**Supplied material**.
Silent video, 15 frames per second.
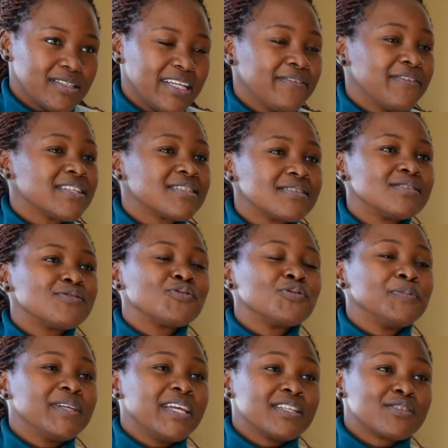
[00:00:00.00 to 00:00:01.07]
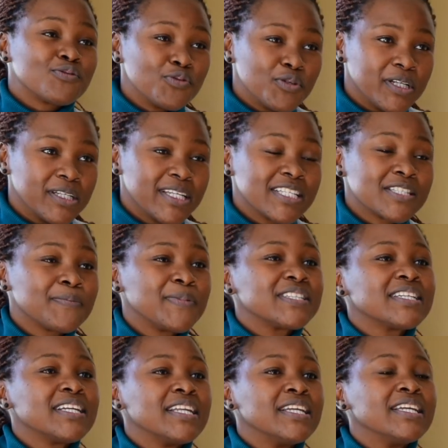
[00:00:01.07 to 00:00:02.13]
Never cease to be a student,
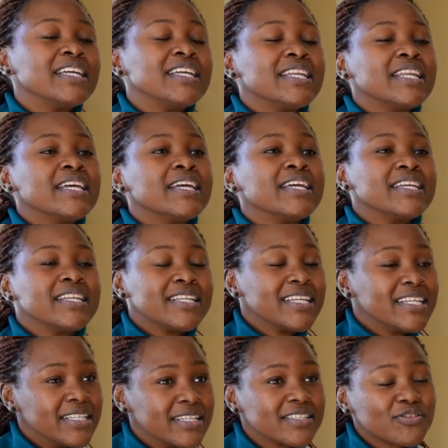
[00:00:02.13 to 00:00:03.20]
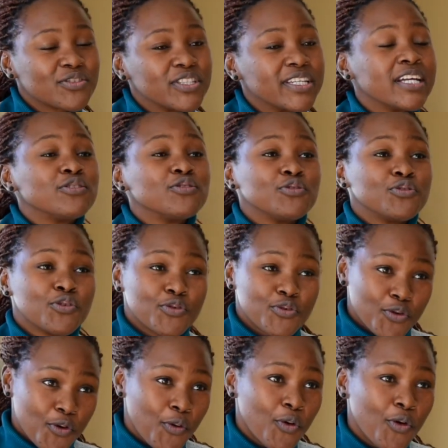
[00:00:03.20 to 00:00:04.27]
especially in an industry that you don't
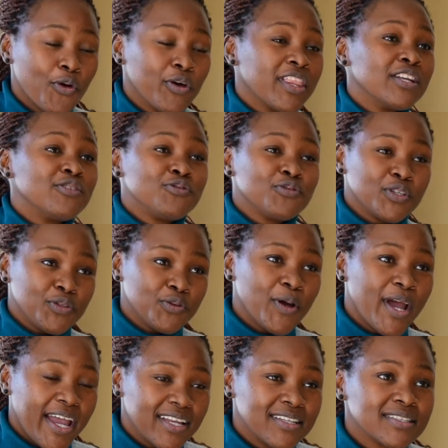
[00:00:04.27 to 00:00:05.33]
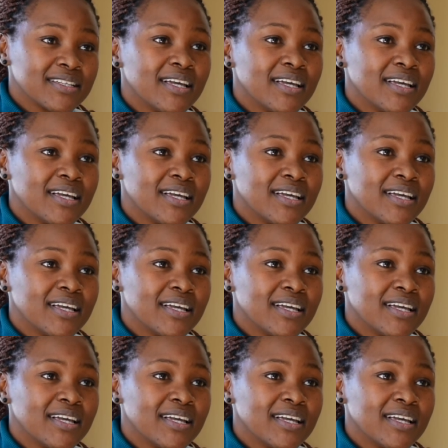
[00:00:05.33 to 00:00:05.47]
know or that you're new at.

**Required work**. Please transcribe exactly the lines from the one that contains "[00:00:00.00 to 00:00:01.07]" through the closing line of the entries, with no pictures.

**Result**.
[00:00:00.00 to 00:00:01.07]
[00:00:01.07 to 00:00:02.13]
Never cease to be a student,
[00:00:02.13 to 00:00:03.20]
[00:00:03.20 to 00:00:04.27]
especially in an industry that you don't
[00:00:04.27 to 00:00:05.33]
[00:00:05.33 to 00:00:05.47]
know or that you're new at.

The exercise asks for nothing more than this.